Permettetemi di dirlo con forza: questa Casa non è un’opera di beneficenza, non è un luogo per “aiutare i poveretti”. No! Questa Casa – e anche questa Chiesa giubilare dove la tradizione vuole che l’apostolo Pietro abbia celebrato l’Eucarestia nel suo viaggio verso Roma, è una cattedrale della carità, un tempio vivo dove l’amore si fa servizio e la prossimità diventa preghiera concreta. È un luogo dove non si celebra un Dio lontano, ma un Dio che si fa prossimo, un Dio che ci insegna a chinare il capo non per piegarci, ma per sollevare chi è caduto.

E c’è un motivo, sapete, se questa inaugurazione avviene proprio all’inizio del Giubileo. Ho voluto che fosse così perché volevo lanciare un messaggio chiaro, un messaggio che parlasse a tutti. Sapete, qui all’ingresso di questa Chiesa, esiste da secoli una porta santa, una porta che per due secoli, fino al 1700, si è aperta nei tempi giubilari. Quella porta non si apre da tempo, è murata e neanche oggi si aprirà. Si, oggi non si aprirà perché ci ricorda una verità più profonda: che c’è una porta santa più importante che dobbiamo varcare tutti, nessuno escluso, la porta dell’amore, la porta della carità, la porta della prossimità.

Vedete, amici miei, il Giubileo non è un evento da celebrare, ma un cammino da vivere. E la porta santa da attraversare non è fatta di legno o di pietra, ma di mani tese e di cuori spalancati. Quella porta è qui, oggi, davanti a noi. In questa Cattedrale della Carità. È la porta che ci chiede di uscire dalle nostre sicurezze per andare incontro a chi ha bisogno.

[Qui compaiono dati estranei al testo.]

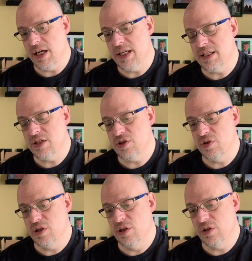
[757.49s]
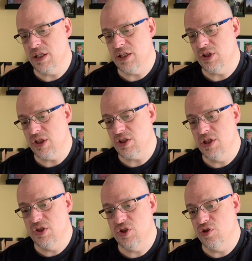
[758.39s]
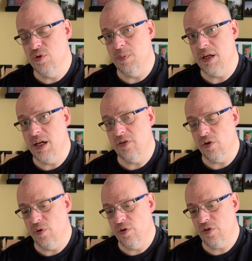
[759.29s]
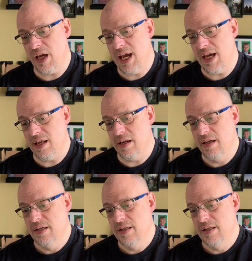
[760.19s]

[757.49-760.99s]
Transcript: and stood looking just as stupid as a horse can.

È la porta che ci invita a sporcarci le mani, a compromettere la nostra vita con quella degli altri, soprattutto con quella dei più fragili.

E permettetemi di concludere con un invito, un invito che faccio a me per primo e a tutti voi: non lasciamo che Casa Bartimeo sia solo un simbolo, non lasciamo che resti solo un luogo. Facciamola diventare uno stile di vita. Perché il vero miracolo non è costruire una casa per i fragili, ma costruire un cuore capace di accogliere tutti, sfidando la comodità e l’indifferenza. Il vero segno del Giubileo non è attraversare una porta, ma diventare noi stessi porte aperte, porte che non si chiudono mai davanti al grido di chi cerca amore.

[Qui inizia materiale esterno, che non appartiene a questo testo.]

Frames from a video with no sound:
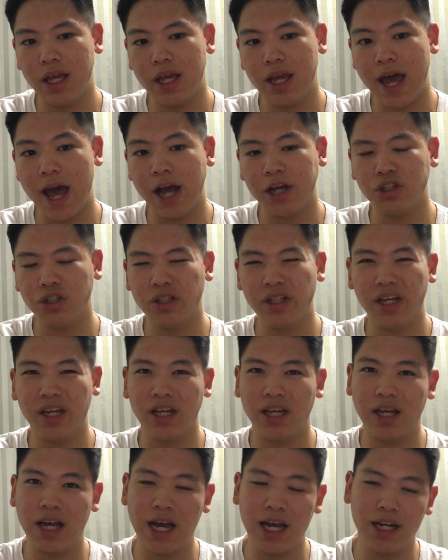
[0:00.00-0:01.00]
actually
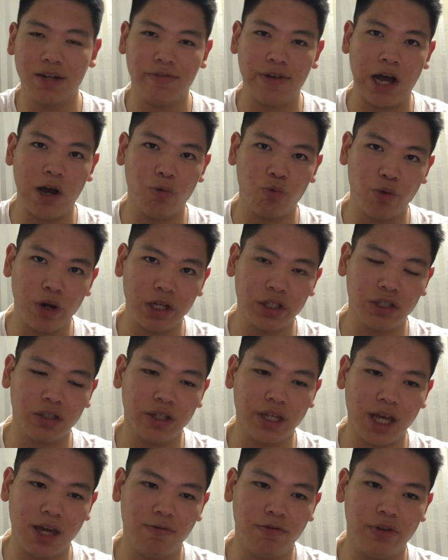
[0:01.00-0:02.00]
kind of out
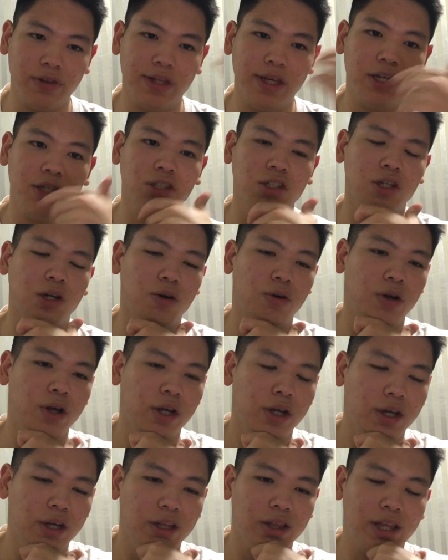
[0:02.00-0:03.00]
wrestled Kevin Lee. So
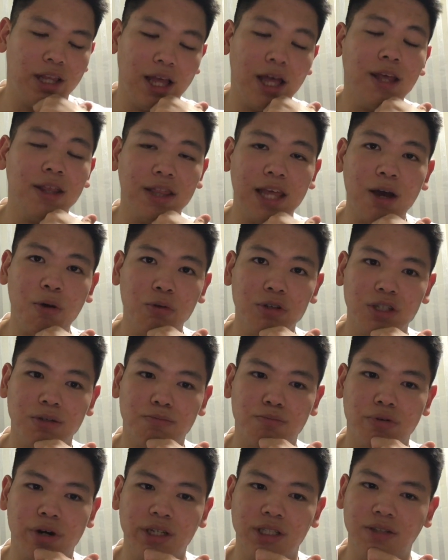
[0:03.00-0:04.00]
that was
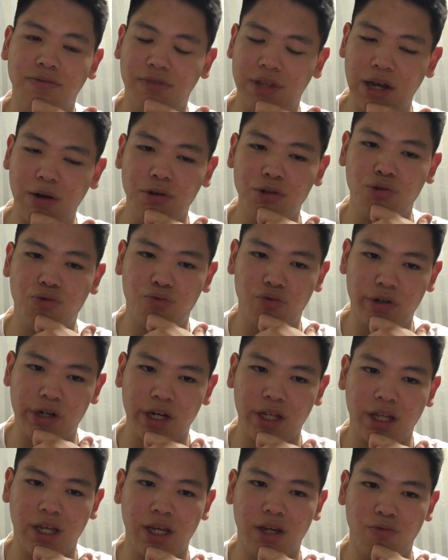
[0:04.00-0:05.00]
impressive. That was
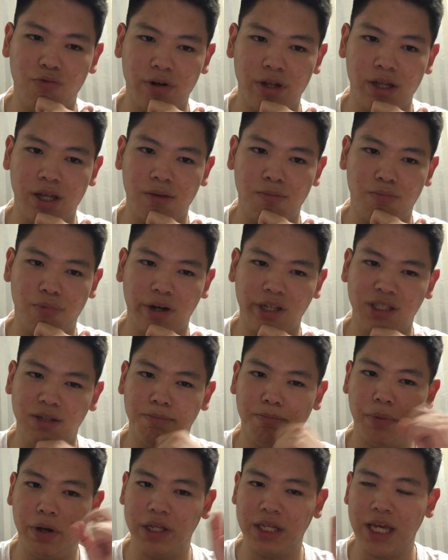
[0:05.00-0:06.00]
really, really
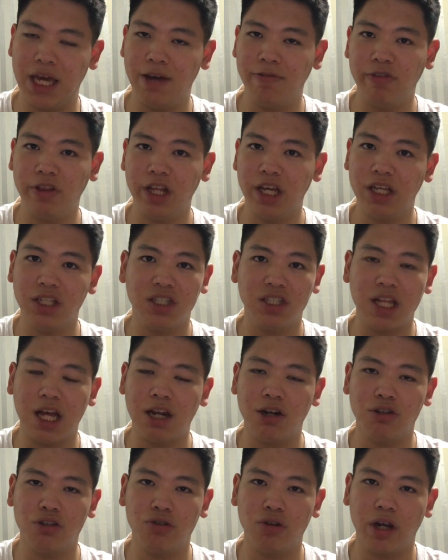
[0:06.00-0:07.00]
impressive. But Kevin Lee is not
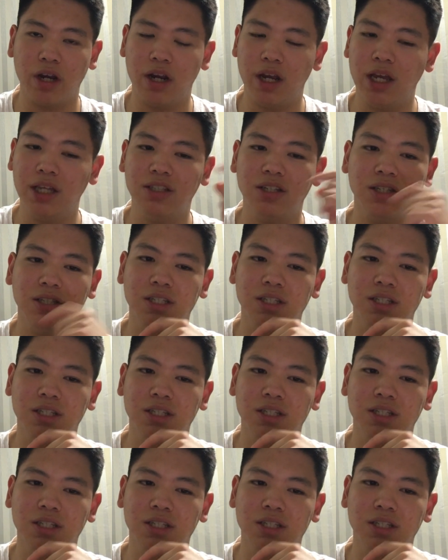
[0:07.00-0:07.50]
a striker. He's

Oggi, con questa inaugurazione, accendiamo una luce. Una luce che vogliamo tenere viva con il calore dell’amore, con il fuoco della solidarietà. E mentre varchiamo insieme questa porta dell’amore, ricordiamoci che il Regno di Dio comincia proprio da qui, da chi è piccolo, da chi è fragile, da chi ha bisogno.

E allora, coraggio, amici miei: alzatevi, come Bartimeo. Entriamo insieme in questa casa che è di tutti e per tutti. Perché il Vangelo non è fatto solo per essere predicato, ma per essere vissuto. Anzi, come ci insegna Francesco il Poverello, per essere annunciato con una vita resa santa dall’amore.

Che Casa Bartimeo da oggi possa scrivere per la nostra Chiesa, con l’inchiostro della solidarietà, pagine di Vangelo e che possano annunciare, con le parole dell’amore vissuto, la bellezza di un Dio che ha a cuore il bene di ogni suo figlio e di ogni sua figlia, nessuno escluso!

Grazie a tutti e che Dio ci benedica!